The second half was along Beach Avenue, into Stanley Park and out to the finish line on Pender Street. The shade provided by the trees definitely helped with keeping things cool the rest of the way. There were some hills here too, notably on Pipeline Road; I considered that the make-or-break part of the course in terms of a strong finish.
The last 600 metres were run on Pender, and despite the early hour, the crowds were there, 4 or 5 deep, cheering us on for a strong finish. I thought it was great to see everyone there, and the atmosphere was electric as I crossed Bute Street and the finish line.
My chip time was 1:59:02. Considering the morning heat, I was totally happy with my performance. I feel the training paid off, and that I’m in a position to challenge my personal best of 1:57, which I’ll likely do this fall.
The half marathon was capped at 10,000 runners, and despite the corral system, I felt that I had run with most of those 10,000 the whole way. There just weren’t many areas where runners spread out. This was clear in the water stations; I had to stop dead a few teams in order to weave around other runners pulling out with their water.
The race directors do get some props on placing the bag pickup mere metres from the finish line, instead of the long slog to the convention centre last year. (At least it was long for me, considering how I finished the marathon in 2012.)
So far, 2013 is turning out to be a good year for running, and with at least three more races the rest of the year, I hope that it gets better.
It’s been a while since I’ve posted here, but I’m taking the opportunity of the new Family Day holiday here in British Columbia and put something new on the blog.
You can see on the sidebar on the right my race schedule so far. My current training cycle is for this year’s BMO Vancouver Half Marathon. I’ve also signed up for a series of races ranging in distance from 5k to 10k. Apart from the annual 8k Spring Run-off, 5k and 10k races are quite lacking in my schedule. In fact, this year’s Scotiabank 5k is the first race I’ll run in that distance.
For my current training, I’m using the Furman FIRST plan, with slight adaptations. One of them involves the weekend long run. Over the 16 weeks of training, I’m gradually increasing the distance at which I’d be running at a pace that is slightly over goal race pace, instead of running the full distance at that pace. It’s been a few years since I attempted long runs with some race pace in it, and with the intensity involved in this program, I do need a few kilometres of easy running.
The Furman plan recommends including cross-training on one, maybe two, days that I’m not running. As it’s one of the goals I set for myself this year, it’s something I haven’t done yet in this cycle, but hopefully I can squeeze some in before the race in May.
For 2010, one of my running goals is to break 2:05 in a half marathon. To me, it was realistically attainable. My first test to see if I can get there was the BMO Vancouver Half Marathon. Having run the same course in 2008 and 2009, it’s familiar and yet still a challenge.

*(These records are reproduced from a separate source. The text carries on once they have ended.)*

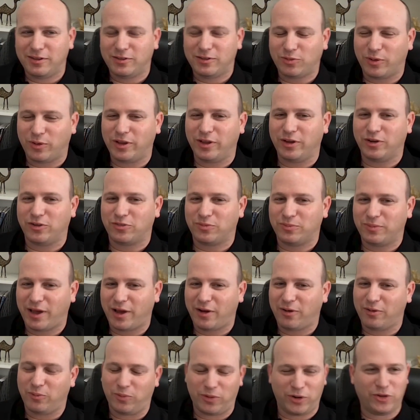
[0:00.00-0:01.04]
20 years from
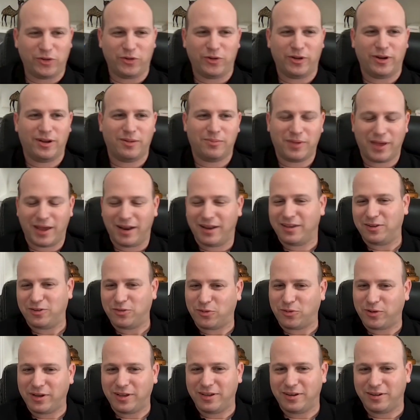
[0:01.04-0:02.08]
now and where you end up getting in
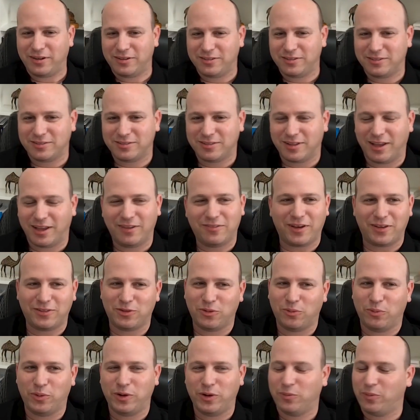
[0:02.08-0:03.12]
20 years, life has
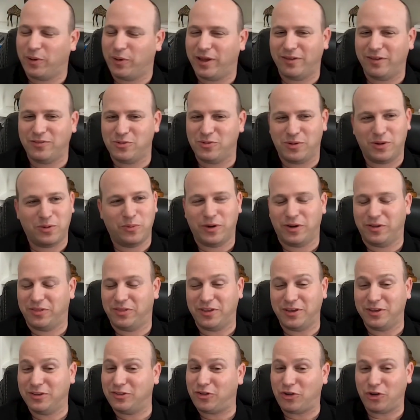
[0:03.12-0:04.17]
a weird way of doing weird
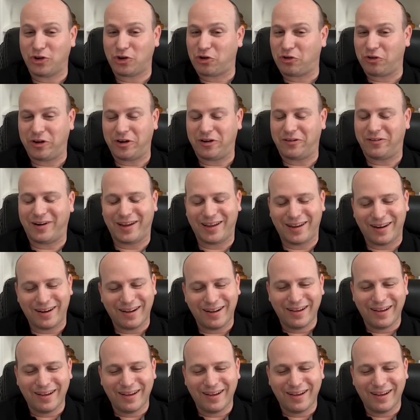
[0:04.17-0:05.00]
things to your career, right?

I applied essentially the same training program that I used in the leadup to last year’s Royal Victoria Marathon, but of course the long runs don’t go to astronomical lengths. For the most part, I stuck with it, and improved on the mileage from last year: 407.2 km (253 mi) run in 16 weeks. I think that was a contributing factor to my chip time: 2:07:23, a new PR for the half!

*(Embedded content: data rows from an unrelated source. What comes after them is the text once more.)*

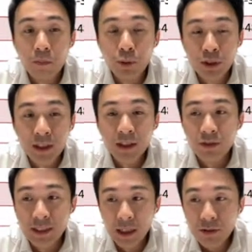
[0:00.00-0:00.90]
posted its
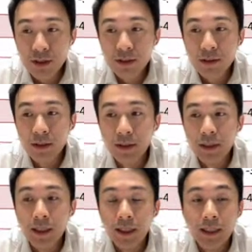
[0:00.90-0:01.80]
results
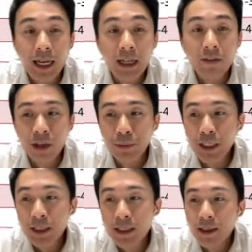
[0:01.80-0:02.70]
uh, in end of
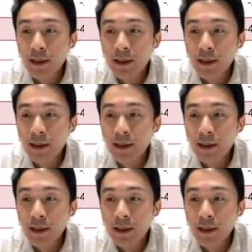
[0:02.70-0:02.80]
February,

An analysis of my 5k split times indeed shows great improvement over last year; the biggest difference was in the third segment that includes the hill to Prospect Point. The hill training worked: I powered up that incline; it just felt so good to pass so many people walking or shuffling.
Unfortunately, I might have paid for that at the end of the hill, as my left knee starting acting up on the downhill. I carried on regardless, finally averaging sub-6:00/km over the last 6.1 km.

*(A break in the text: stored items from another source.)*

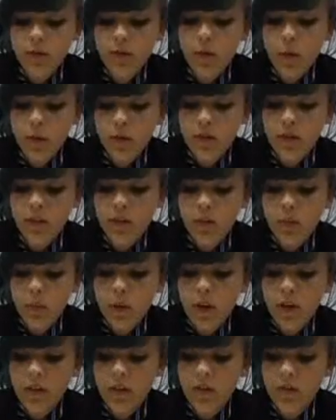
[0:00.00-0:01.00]
forces
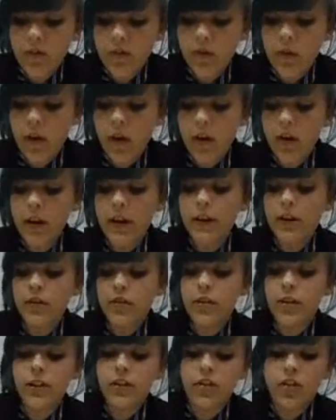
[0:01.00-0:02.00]
because of our
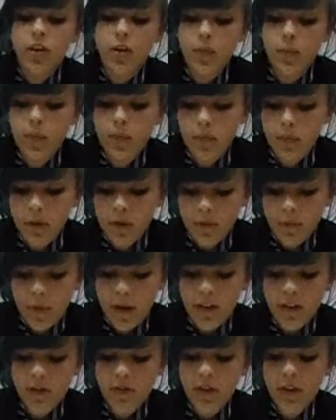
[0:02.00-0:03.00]
airstrikes and our
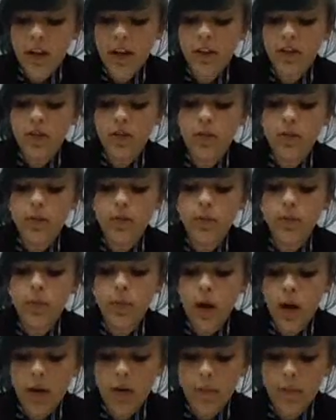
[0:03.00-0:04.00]
pacification
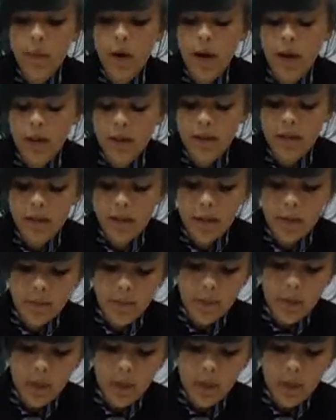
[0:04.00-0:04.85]
policy.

What was different from the last two years was the weather. It started to drizzle just before the start, and it never really stopped. It only seemed tolerable because it wasn’t a downpour, but rather just showers of varying degrees of intensity. Over the several years I’ve been running, I’ve learned to accept that running in the rain is essentially a fact of life in Vancouver, and it never did bother me as I went through the course.
As for the race organization, I think it’s quite well organized race: great volunteers, an efficient expo experience (ie. quick to retrieve the bib and chip), and even a step toward sustainability by going bottled water-free and using biodegradable cups at water stations. I did find an issue with crowd control in the finish-line zone. After you get your medal and your blanket, the only path out suddenly narrows, resulting in a bottleneck. I can understand the need to keep spectators out, but for the participants, who are cold and wet from their run, the need to get them dry and warm should take some priority.
For next year, I’m seriously considering running the full marathon, which will be the 40th version in 2011. It gives me that chance to run in my hometown, and it would be great experience. For now, I still have to meet my 2:05 goal for the half, and I think I have a great chance to do it before the end of the year.
What a difference a year makes! Last year, I logged a time of 2:19:47. This year, I had as my goal to beat that time. Little did I realize that the 2:12:13 in this year’s BMO Half is a new personal best! I can point to two main factors why I did as well as did this year:
- I ran the whole thing non-stop (except for walking pauses to consume gel or water that never exceeded one minute). In training, I consciously made the decision to move away from the run-10-walk-1 method I’ve used in training for, and running in, the last four half marathons. I quite surprised myself with the result, not just in the time, but in the fact that the whole run was consistent from beginning to end, and as I’ve tweeted soon after the race, I took great pride in that.
- I knew what to expect. The hill heading to Prospect Point is the main challenge in an otherwise flat course on the Downtown Peninsula. This year, I forced myself on to those grueling hill sessions with progressively steeper inclines. This was what was neglected in previous training sessions, and I did ignore them at my peril. I also knew to conserve my energy once the run entered Stanley Park. This paid off too: my speed in the section that included Prospect Point was greatly improved over last year.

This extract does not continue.